Dataset content section start
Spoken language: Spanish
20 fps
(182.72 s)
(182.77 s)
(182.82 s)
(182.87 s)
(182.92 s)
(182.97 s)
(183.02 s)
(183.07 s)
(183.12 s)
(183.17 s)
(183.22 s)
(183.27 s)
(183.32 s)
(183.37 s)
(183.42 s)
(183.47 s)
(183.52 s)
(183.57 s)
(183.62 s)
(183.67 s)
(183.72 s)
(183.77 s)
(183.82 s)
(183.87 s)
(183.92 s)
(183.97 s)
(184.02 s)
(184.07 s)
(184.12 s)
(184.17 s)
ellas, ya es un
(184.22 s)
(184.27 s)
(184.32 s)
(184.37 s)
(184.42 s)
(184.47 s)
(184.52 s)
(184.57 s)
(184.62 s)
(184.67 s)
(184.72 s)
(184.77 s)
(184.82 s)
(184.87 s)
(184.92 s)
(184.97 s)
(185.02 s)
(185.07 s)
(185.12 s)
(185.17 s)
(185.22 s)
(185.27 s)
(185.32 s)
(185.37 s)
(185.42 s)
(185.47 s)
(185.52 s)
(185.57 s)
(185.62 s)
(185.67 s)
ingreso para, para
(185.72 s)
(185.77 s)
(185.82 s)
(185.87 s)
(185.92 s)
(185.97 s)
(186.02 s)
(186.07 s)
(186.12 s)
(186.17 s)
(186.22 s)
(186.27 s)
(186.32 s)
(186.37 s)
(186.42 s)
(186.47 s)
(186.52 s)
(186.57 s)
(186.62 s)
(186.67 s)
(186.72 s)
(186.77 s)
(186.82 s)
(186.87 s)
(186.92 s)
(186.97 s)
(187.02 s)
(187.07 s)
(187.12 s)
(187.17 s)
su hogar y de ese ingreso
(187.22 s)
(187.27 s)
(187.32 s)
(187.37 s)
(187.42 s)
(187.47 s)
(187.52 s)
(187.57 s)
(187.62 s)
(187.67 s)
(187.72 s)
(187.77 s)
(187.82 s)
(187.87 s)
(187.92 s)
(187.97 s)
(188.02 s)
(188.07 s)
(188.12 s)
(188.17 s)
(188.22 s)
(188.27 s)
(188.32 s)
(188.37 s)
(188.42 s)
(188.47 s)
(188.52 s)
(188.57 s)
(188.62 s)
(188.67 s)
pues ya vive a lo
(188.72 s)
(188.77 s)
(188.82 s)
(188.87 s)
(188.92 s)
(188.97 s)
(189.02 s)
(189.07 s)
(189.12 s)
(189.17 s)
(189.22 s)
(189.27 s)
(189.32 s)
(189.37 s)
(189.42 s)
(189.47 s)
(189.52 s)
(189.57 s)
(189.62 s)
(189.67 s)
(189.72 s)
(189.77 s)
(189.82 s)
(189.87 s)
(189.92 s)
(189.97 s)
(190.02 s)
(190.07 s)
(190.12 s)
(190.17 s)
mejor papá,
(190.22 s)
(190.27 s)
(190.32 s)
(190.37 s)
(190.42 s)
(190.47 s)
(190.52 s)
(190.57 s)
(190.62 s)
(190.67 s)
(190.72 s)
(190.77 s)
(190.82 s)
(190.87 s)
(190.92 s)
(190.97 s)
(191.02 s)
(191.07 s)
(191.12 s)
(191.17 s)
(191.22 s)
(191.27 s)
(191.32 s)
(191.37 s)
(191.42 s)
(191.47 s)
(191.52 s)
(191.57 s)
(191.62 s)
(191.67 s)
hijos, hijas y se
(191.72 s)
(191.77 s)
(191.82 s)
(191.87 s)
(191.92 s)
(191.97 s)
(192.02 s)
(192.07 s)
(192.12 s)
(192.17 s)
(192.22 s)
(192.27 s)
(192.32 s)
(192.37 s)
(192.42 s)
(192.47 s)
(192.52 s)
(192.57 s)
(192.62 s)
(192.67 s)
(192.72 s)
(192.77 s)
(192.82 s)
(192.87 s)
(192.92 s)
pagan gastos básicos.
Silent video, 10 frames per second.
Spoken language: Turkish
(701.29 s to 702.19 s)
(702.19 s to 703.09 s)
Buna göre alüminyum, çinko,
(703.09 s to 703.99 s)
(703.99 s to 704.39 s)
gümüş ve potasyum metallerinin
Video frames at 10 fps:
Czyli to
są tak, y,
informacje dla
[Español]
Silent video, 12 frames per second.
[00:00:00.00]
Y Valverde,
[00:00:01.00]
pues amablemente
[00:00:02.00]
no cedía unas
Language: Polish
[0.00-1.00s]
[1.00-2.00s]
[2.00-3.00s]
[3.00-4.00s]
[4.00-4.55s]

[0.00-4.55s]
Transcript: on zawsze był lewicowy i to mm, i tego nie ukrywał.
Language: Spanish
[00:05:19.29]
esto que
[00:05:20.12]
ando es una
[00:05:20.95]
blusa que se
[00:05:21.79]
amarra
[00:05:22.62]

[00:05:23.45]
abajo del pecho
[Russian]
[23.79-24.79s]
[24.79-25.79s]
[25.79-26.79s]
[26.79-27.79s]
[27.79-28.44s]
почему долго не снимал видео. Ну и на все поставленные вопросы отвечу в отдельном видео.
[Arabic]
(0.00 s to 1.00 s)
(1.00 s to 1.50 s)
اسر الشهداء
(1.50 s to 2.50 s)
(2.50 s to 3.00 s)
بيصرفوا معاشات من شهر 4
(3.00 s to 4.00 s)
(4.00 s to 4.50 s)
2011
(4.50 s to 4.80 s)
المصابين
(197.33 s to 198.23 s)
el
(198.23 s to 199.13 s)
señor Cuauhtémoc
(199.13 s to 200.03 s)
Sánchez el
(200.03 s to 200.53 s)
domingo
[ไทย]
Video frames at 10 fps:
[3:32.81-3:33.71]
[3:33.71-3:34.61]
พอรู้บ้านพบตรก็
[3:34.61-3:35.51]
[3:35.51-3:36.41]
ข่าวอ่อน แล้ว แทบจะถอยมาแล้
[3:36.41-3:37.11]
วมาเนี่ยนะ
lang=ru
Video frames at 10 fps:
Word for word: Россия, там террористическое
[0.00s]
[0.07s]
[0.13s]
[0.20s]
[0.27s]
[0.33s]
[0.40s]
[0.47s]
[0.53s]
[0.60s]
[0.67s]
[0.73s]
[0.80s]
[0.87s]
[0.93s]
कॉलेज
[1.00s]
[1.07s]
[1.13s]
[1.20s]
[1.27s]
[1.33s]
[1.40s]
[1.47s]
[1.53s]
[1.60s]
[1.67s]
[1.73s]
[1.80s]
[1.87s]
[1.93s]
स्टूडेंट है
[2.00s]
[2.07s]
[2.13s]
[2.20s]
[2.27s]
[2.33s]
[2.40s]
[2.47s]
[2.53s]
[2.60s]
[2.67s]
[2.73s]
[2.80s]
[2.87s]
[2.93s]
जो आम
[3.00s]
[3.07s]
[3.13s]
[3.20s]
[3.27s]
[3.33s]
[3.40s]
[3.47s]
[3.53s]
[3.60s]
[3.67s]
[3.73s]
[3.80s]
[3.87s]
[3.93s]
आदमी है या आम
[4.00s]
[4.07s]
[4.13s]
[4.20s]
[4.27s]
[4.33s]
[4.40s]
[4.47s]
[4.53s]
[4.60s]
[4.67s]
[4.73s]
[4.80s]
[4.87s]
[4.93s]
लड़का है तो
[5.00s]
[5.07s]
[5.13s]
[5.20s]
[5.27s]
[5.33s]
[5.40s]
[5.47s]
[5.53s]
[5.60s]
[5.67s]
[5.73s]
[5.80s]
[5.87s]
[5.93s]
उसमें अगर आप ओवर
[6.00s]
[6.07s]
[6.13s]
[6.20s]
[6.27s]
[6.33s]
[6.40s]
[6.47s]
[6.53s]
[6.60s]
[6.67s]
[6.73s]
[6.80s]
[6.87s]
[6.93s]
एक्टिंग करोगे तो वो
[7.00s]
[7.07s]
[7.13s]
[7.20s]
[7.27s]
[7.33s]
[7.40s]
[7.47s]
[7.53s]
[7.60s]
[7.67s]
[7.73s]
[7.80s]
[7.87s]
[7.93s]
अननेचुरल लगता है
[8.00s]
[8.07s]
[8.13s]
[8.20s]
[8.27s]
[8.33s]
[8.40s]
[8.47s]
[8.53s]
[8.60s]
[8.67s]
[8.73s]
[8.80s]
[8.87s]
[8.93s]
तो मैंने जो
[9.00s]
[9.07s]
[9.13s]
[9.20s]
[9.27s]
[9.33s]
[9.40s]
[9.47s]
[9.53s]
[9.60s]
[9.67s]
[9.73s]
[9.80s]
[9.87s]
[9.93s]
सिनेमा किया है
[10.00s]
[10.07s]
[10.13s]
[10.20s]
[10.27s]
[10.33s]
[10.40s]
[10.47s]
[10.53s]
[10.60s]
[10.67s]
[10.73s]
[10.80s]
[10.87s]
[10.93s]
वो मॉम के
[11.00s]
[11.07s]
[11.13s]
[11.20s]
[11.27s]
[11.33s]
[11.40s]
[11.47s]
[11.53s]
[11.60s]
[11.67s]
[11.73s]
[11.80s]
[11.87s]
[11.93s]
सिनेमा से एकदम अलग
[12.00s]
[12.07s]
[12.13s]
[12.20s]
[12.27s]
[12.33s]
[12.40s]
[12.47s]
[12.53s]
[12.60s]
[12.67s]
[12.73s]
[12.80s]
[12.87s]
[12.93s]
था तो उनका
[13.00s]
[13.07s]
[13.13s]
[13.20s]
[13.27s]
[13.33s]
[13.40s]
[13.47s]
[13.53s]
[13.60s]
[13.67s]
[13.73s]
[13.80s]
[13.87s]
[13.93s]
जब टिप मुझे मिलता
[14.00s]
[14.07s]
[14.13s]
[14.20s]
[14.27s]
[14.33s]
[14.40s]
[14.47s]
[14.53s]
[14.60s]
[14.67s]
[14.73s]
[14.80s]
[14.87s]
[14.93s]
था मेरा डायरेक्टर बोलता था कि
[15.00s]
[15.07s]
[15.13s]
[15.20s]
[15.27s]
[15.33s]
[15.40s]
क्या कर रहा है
Dataset content section end
Which lines of the records hold the string "second"? Copy each one.

Silent video, 10 frames per second.
Silent video, 12 frames per second.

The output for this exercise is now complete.